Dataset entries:
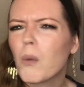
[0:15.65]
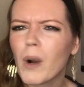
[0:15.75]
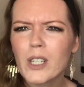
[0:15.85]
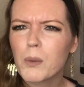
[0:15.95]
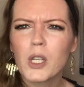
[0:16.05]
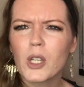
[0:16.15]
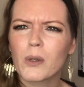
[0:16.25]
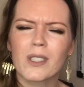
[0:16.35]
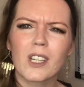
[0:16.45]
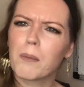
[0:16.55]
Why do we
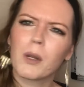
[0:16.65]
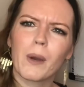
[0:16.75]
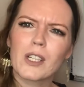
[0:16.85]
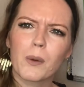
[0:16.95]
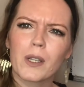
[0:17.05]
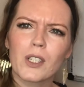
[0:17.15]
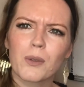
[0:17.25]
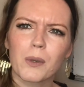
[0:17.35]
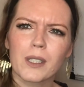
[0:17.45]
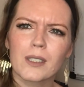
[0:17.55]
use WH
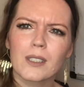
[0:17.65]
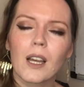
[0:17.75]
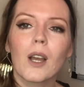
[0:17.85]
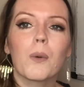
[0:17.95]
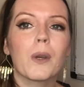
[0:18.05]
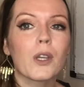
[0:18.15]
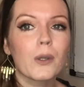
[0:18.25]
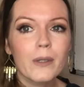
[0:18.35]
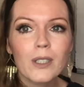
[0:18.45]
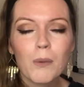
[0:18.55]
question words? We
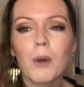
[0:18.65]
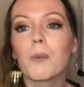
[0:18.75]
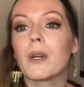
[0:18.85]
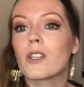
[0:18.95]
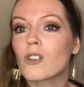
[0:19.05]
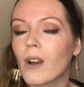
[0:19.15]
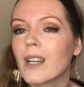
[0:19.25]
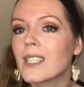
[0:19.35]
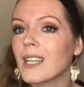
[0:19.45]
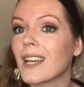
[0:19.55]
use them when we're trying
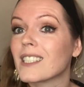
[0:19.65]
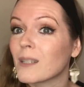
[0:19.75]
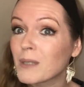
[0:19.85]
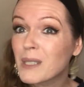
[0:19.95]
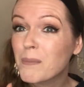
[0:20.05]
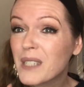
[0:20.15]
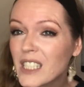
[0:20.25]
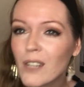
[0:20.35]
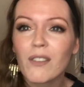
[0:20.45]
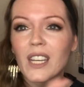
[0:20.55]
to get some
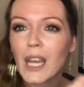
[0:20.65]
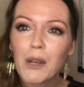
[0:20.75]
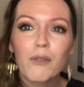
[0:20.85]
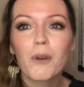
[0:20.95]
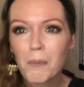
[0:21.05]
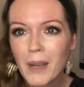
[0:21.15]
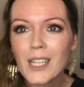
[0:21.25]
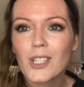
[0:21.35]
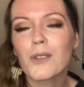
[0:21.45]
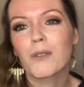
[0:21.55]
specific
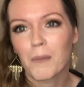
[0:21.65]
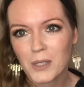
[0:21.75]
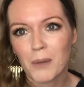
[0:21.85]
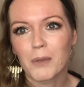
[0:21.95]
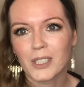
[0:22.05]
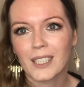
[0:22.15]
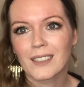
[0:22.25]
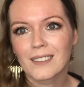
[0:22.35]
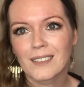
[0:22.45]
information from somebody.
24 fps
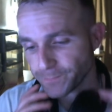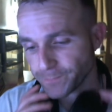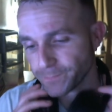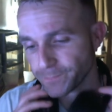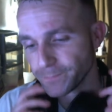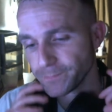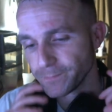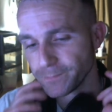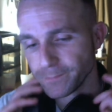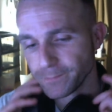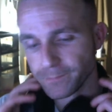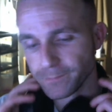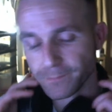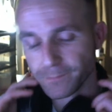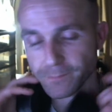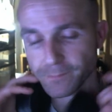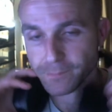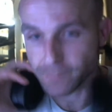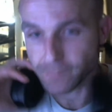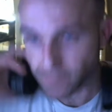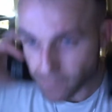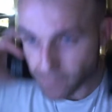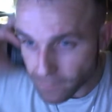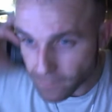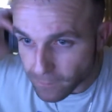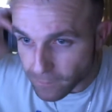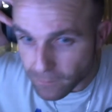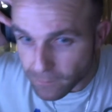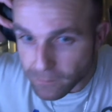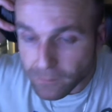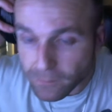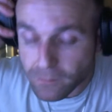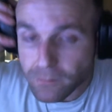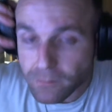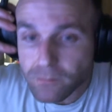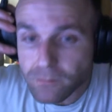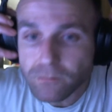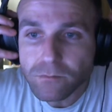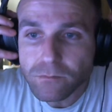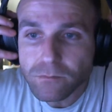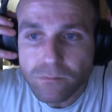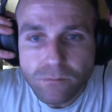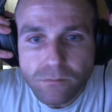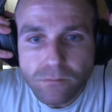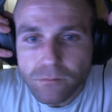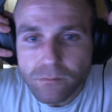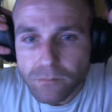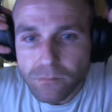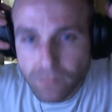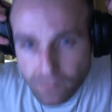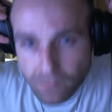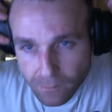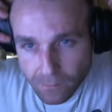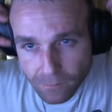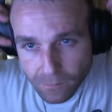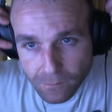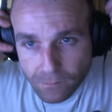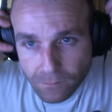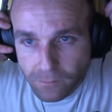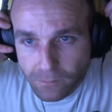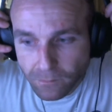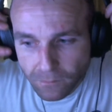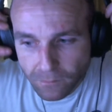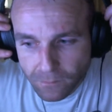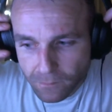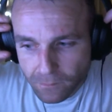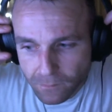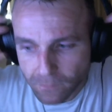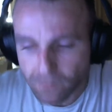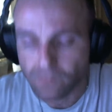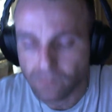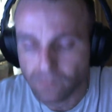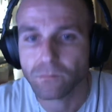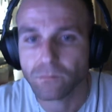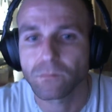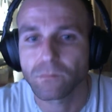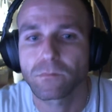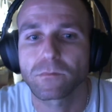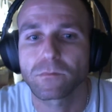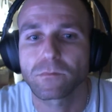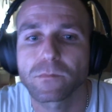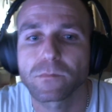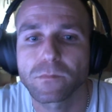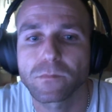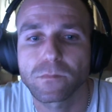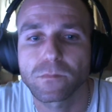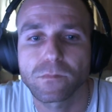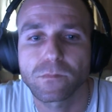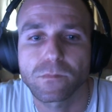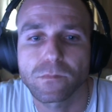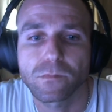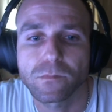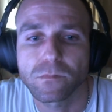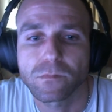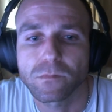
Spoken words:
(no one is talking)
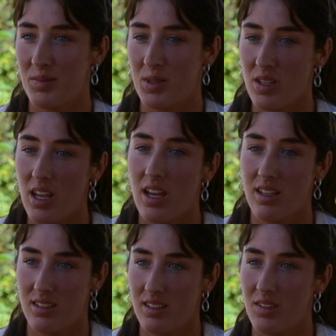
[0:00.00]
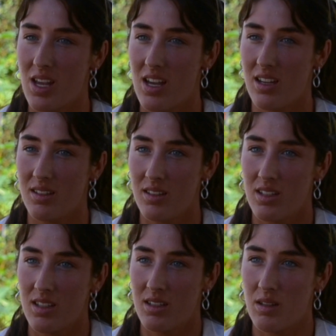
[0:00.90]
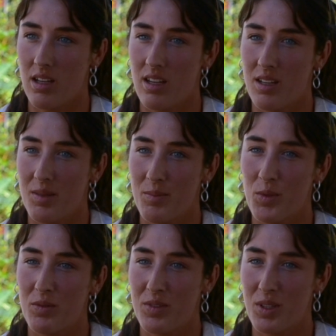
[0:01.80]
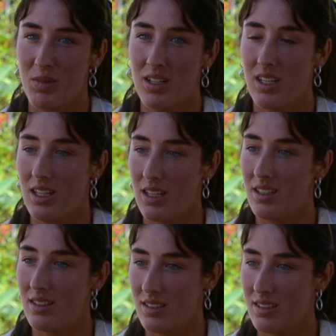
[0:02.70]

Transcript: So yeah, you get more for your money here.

§ Exercise brief
Would you please repeat the entries above verbatim, excluding each picture?

§ Result for this task
[0:15.65]
[0:15.75]
[0:15.85]
[0:15.95]
[0:16.05]
[0:16.15]
[0:16.25]
[0:16.35]
[0:16.45]
[0:16.55]
Why do we
[0:16.65]
[0:16.75]
[0:16.85]
[0:16.95]
[0:17.05]
[0:17.15]
[0:17.25]
[0:17.35]
[0:17.45]
[0:17.55]
use WH
[0:17.65]
[0:17.75]
[0:17.85]
[0:17.95]
[0:18.05]
[0:18.15]
[0:18.25]
[0:18.35]
[0:18.45]
[0:18.55]
question words? We
[0:18.65]
[0:18.75]
[0:18.85]
[0:18.95]
[0:19.05]
[0:19.15]
[0:19.25]
[0:19.35]
[0:19.45]
[0:19.55]
use them when we're trying
[0:19.65]
[0:19.75]
[0:19.85]
[0:19.95]
[0:20.05]
[0:20.15]
[0:20.25]
[0:20.35]
[0:20.45]
[0:20.55]
to get some
[0:20.65]
[0:20.75]
[0:20.85]
[0:20.95]
[0:21.05]
[0:21.15]
[0:21.25]
[0:21.35]
[0:21.45]
[0:21.55]
specific
[0:21.65]
[0:21.75]
[0:21.85]
[0:21.95]
[0:22.05]
[0:22.15]
[0:22.25]
[0:22.35]
[0:22.45]
information from somebody.
24 fps
Spoken words:
(no one is talking)
[0:00.00]
[0:00.90]
[0:01.80]
[0:02.70]

Transcript: So yeah, you get more for your money here.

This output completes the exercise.